Courrier international – Réunis à Accra (Ghana) les 17 et 18 août, les chefs d’état-major des États membres de la Communauté économique des États d’Afrique de l’Ouest (Cédéao) ont peaufiné “la logistique et la stratégie” de la force d’intervention de l’organisation, et se sont entendus sur le “Jour J” du lancement de l’opération, rapporte la Deutsche Welle.
“Nous sommes prêts à intervenir dès que l’ordre sera donné”, a déclaré en clôture de la réunion le commissaire aux affaires politiques, à la paix et à la sécurité de la Cédéao, Abdel-Fatau Musah. “Le Jour J a également été décidé, mais nous n’allons pas le révéler”, a-t-il ajouté devant la presse. Tout comme il a refusé de dévoiler “combien de soldats seraient déployés, et les autres détails stratégiques”, souligne la radio allemande.
Comme à son habitude depuis le début de la crise, l’organisation régionale a manié vendredi la carotte et le bâton. Tout en assurant que sa force d’intervention était fin prête à entrer au Niger, elle a réaffirmé que “l’option d’une solution diplomatique [restait] sur la table” et qu’elle laissait “la porte ouverte à un départ négocié des putschistes”, observe El País.
M. Musah a ainsi évoqué une “possible” mission diplomatique, samedi à Niamey. “Mais nous n’allons pas maintenir le dialogue indéfiniment, nous allons devoir fixer une limite”, a-t-il averti. “Le coup d’État au Niger a été la goutte qui a fait déborder le vase”.
La junte accrochée au pouvoir
Depuis le putsch du 26 juillet, la junte dirigée par le général Abdourahamane Tchiani n’a montré aucun signe suggérant qu’elle pourrait renoncer au pouvoir. Les missions de médiation envoyées par la Cédéao ont systématiquement trouvé porte close à Niamey, en dépit des menaces et des sanctions de l’organisation régionale et des Occidentaux.
Les chances paraissent donc minces de voir la mission de samedi – si tant est qu’elle ait lieu et que le général Tchiani accepte de rencontrer la délégation – obtenir le départ des militaires et le retour au pouvoir du président Mohamed Bazoum.

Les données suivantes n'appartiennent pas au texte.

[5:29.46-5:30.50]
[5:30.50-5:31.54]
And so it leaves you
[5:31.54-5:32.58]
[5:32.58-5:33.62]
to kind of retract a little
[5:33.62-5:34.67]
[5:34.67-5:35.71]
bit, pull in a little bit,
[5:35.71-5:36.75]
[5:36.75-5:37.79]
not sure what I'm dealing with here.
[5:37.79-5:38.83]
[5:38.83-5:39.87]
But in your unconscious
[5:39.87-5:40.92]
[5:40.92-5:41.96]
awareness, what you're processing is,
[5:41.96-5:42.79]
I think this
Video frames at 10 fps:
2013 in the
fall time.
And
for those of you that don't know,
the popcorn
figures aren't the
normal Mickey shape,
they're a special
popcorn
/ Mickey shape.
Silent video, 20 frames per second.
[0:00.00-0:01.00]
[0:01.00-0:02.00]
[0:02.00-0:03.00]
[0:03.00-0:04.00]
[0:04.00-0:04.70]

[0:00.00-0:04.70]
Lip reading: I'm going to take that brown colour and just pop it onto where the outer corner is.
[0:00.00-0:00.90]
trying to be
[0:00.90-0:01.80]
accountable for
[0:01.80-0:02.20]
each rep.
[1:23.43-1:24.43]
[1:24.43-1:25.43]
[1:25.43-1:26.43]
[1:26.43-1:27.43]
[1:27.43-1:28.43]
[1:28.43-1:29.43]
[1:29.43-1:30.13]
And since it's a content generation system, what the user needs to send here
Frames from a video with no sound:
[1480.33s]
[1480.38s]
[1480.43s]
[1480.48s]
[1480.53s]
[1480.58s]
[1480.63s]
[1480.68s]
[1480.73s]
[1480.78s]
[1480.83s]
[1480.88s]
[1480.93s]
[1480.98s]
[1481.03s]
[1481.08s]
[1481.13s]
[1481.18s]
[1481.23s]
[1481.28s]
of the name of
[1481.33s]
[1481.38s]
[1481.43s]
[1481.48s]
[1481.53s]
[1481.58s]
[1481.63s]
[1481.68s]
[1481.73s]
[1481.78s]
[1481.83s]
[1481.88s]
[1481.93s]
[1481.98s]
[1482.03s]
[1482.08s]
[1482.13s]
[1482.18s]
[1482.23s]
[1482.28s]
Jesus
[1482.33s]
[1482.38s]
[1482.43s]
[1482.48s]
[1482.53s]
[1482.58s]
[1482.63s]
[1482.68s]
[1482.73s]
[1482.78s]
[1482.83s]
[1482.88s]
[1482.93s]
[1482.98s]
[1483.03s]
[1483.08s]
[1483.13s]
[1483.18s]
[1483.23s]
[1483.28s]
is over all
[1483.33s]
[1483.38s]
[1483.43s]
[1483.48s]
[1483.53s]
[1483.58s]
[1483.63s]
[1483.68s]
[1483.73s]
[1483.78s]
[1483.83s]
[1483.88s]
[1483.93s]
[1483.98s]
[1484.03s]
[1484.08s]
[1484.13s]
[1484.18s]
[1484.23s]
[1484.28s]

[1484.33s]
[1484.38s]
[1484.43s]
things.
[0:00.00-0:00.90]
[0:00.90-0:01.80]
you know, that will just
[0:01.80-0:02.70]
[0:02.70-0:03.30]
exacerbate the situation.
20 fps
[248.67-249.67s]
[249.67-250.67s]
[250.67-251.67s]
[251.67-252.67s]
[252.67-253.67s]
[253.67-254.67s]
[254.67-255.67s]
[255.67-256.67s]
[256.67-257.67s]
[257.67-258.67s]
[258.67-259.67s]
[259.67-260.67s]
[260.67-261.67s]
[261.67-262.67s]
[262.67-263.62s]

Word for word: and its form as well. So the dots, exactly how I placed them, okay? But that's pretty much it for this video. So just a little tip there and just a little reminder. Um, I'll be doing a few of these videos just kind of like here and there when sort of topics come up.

La Cédéao n’aura alors d’autre choix que de mettre à exécution sa menace d’intervention militaire.
“Reste à savoir quel type de soutien va recevoir” cette opération, s’interroge le Financial Times. “La France et les États-Unis, qui ont tous deux des troupes au Niger, ont soutenu les efforts de la Cédéao pour rétablir l’ordre constitutionnel sans dire pour autant s’ils accueilleraient favorablement une action militaire”, note le quotidien britannique.
Et au Nigeria, poids lourd de l’organisation, l’idée d’une intervention armée au Niger a suscité une vive opposition “de tous les côtés du spectre politique”, ainsi que dans “la société civile et les médias”, ajoute le titre économique.
Mais selon Al-Jazeera, “la plupart des quinze États membres de la Cédéao sont prêts à contribuer à la force commune, à l’exception du Cap-Vert [opposé à l’intervention] et des pays dirigés par des juntes militaires – le Mali, le Burkina Faso et la Guinée”.
“Vives inquiétudes pour le peuple nigérien”
La junte nigérienne n’avait pas réagi vendredi soir aux annonces du bloc régional, mais elle a affirmé à plusieurs reprises qu’elle répliquerait immédiatement à toute intervention militaire extérieure – avec le soutien probable du Mali et du Burkina Faso, solidaires des putschistes nigériens.
Alors que la menace d’un conflit au cœur de l’une des régions les plus instables d’Afrique se s’amplifie de jour en jour, “le Haut-Commissaire des droits de l’homme de l’ONU, Volker Türk, a exprimé ses vives inquiétudes pour le peuple nigérien, contraint d’endurer encore plus de misère depuis le coup d’État militaire du mois dernier”, écrit ActuNiger.
Depuis Genève, M. Türk a rappelé vendredi que la population du Niger, l’un des pays les plus pauvres au monde, “a déjà subi beaucoup d’épreuves au fil des ans”.
“Aujourd’hui, même les personnes élues par la population du Niger pour construire une voie permettant de mettre fin à leur dénuement ont été destituées par la force et sont détenues par les responsables du coup d’État, remettant ainsi en cause l’ordre constitutionnel.”
Le Haut-Commissaire s’est également inquiété de la décision de la junte de poursuivre le président Bazoum en justice pour “haute trahison”, une accusation “sans fondement juridique”, estime-t-il.